:: PROBLEM DESCRIPTION ::
Nothing in the records should differ when they are repeated. Restate them word for word.

:: SUPPLIED MATERIAL ::

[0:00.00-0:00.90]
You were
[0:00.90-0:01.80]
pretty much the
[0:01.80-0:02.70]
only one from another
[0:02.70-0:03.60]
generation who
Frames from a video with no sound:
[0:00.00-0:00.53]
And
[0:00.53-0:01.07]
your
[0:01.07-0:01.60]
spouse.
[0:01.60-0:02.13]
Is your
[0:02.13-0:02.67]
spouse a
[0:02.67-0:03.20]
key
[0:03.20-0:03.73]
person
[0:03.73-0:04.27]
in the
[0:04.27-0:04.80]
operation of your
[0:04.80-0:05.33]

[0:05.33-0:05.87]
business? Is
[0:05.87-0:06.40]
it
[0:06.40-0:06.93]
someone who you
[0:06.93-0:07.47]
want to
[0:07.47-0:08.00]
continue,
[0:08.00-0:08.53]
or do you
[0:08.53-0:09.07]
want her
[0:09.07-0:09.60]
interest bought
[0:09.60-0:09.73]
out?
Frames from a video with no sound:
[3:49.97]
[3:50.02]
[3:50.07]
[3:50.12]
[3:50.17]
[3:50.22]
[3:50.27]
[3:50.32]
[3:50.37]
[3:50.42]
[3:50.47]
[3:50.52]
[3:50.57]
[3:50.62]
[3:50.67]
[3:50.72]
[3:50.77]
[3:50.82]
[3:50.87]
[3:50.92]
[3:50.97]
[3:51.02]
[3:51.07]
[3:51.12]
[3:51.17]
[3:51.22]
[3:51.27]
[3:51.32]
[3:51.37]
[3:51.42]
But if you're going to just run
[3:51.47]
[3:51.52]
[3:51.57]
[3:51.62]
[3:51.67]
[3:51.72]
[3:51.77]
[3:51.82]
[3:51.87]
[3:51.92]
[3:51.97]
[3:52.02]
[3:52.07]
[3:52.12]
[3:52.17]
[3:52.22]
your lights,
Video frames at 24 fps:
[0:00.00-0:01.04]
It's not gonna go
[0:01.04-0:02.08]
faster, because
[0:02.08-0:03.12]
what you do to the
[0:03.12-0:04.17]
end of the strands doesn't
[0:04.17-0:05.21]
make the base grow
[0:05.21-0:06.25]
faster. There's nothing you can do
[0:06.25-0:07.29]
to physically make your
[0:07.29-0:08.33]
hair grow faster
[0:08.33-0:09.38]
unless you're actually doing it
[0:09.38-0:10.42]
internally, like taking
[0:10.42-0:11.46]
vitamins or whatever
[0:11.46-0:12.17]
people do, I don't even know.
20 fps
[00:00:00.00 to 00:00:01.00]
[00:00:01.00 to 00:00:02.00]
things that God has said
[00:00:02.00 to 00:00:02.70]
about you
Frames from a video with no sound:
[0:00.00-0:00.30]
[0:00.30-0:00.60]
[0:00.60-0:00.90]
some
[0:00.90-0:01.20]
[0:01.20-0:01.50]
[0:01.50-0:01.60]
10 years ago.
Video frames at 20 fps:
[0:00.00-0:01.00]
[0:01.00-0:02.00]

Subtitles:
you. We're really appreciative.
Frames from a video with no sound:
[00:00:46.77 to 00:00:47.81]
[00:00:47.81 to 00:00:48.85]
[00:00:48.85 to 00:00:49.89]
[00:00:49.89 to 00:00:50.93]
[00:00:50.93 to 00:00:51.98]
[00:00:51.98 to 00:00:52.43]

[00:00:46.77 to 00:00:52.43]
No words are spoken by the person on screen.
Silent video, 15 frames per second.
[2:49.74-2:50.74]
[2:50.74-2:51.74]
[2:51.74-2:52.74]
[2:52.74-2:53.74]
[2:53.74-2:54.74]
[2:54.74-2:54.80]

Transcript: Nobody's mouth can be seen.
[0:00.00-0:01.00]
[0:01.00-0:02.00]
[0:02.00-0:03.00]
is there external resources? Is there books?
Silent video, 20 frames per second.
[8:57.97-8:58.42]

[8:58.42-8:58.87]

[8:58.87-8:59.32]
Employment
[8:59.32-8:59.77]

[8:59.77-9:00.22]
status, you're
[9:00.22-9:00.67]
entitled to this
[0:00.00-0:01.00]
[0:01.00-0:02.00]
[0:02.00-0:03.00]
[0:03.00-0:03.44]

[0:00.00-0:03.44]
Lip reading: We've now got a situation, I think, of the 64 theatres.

:: RESPONSE TO THIS TASK ::
[0:00.00-0:00.90]
You were
[0:00.90-0:01.80]
pretty much the
[0:01.80-0:02.70]
only one from another
[0:02.70-0:03.60]
generation who
Frames from a video with no sound:
[0:00.00-0:00.53]
And
[0:00.53-0:01.07]
your
[0:01.07-0:01.60]
spouse.
[0:01.60-0:02.13]
Is your
[0:02.13-0:02.67]
spouse a
[0:02.67-0:03.20]
key
[0:03.20-0:03.73]
person
[0:03.73-0:04.27]
in the
[0:04.27-0:04.80]
operation of your
[0:04.80-0:05.33]

[0:05.33-0:05.87]
business? Is
[0:05.87-0:06.40]
it
[0:06.40-0:06.93]
someone who you
[0:06.93-0:07.47]
want to
[0:07.47-0:08.00]
continue,
[0:08.00-0:08.53]
or do you
[0:08.53-0:09.07]
want her
[0:09.07-0:09.60]
interest bought
[0:09.60-0:09.73]
out?
Frames from a video with no sound:
[3:49.97]
[3:50.02]
[3:50.07]
[3:50.12]
[3:50.17]
[3:50.22]
[3:50.27]
[3:50.32]
[3:50.37]
[3:50.42]
[3:50.47]
[3:50.52]
[3:50.57]
[3:50.62]
[3:50.67]
[3:50.72]
[3:50.77]
[3:50.82]
[3:50.87]
[3:50.92]
[3:50.97]
[3:51.02]
[3:51.07]
[3:51.12]
[3:51.17]
[3:51.22]
[3:51.27]
[3:51.32]
[3:51.37]
[3:51.42]
But if you're going to just run
[3:51.47]
[3:51.52]
[3:51.57]
[3:51.62]
[3:51.67]
[3:51.72]
[3:51.77]
[3:51.82]
[3:51.87]
[3:51.92]
[3:51.97]
[3:52.02]
[3:52.07]
[3:52.12]
[3:52.17]
[3:52.22]
your lights,
Video frames at 24 fps:
[0:00.00-0:01.04]
It's not gonna go
[0:01.04-0:02.08]
faster, because
[0:02.08-0:03.12]
what you do to the
[0:03.12-0:04.17]
end of the strands doesn't
[0:04.17-0:05.21]
make the base grow
[0:05.21-0:06.25]
faster. There's nothing you can do
[0:06.25-0:07.29]
to physically make your
[0:07.29-0:08.33]
hair grow faster
[0:08.33-0:09.38]
unless you're actually doing it
[0:09.38-0:10.42]
internally, like taking
[0:10.42-0:11.46]
vitamins or whatever
[0:11.46-0:12.17]
people do, I don't even know.
20 fps
[00:00:00.00 to 00:00:01.00]
[00:00:01.00 to 00:00:02.00]
things that God has said
[00:00:02.00 to 00:00:02.70]
about you
Frames from a video with no sound:
[0:00.00-0:00.30]
[0:00.30-0:00.60]
[0:00.60-0:00.90]
some
[0:00.90-0:01.20]
[0:01.20-0:01.50]
[0:01.50-0:01.60]
10 years ago.
Video frames at 20 fps:
[0:00.00-0:01.00]
[0:01.00-0:02.00]

Subtitles:
you. We're really appreciative.
Frames from a video with no sound:
[00:00:46.77 to 00:00:47.81]
[00:00:47.81 to 00:00:48.85]
[00:00:48.85 to 00:00:49.89]
[00:00:49.89 to 00:00:50.93]
[00:00:50.93 to 00:00:51.98]
[00:00:51.98 to 00:00:52.43]

[00:00:46.77 to 00:00:52.43]
No words are spoken by the person on screen.
Silent video, 15 frames per second.
[2:49.74-2:50.74]
[2:50.74-2:51.74]
[2:51.74-2:52.74]
[2:52.74-2:53.74]
[2:53.74-2:54.74]
[2:54.74-2:54.80]

Transcript: Nobody's mouth can be seen.
[0:00.00-0:01.00]
[0:01.00-0:02.00]
[0:02.00-0:03.00]
is there external resources? Is there books?
Silent video, 20 frames per second.
[8:57.97-8:58.42]

[8:58.42-8:58.87]

[8:58.87-8:59.32]
Employment
[8:59.32-8:59.77]

[8:59.77-9:00.22]
status, you're
[9:00.22-9:00.67]
entitled to this
[0:00.00-0:01.00]
[0:01.00-0:02.00]
[0:02.00-0:03.00]
[0:03.00-0:03.44]

[0:00.00-0:03.44]
Lip reading: We've now got a situation, I think, of the 64 theatres.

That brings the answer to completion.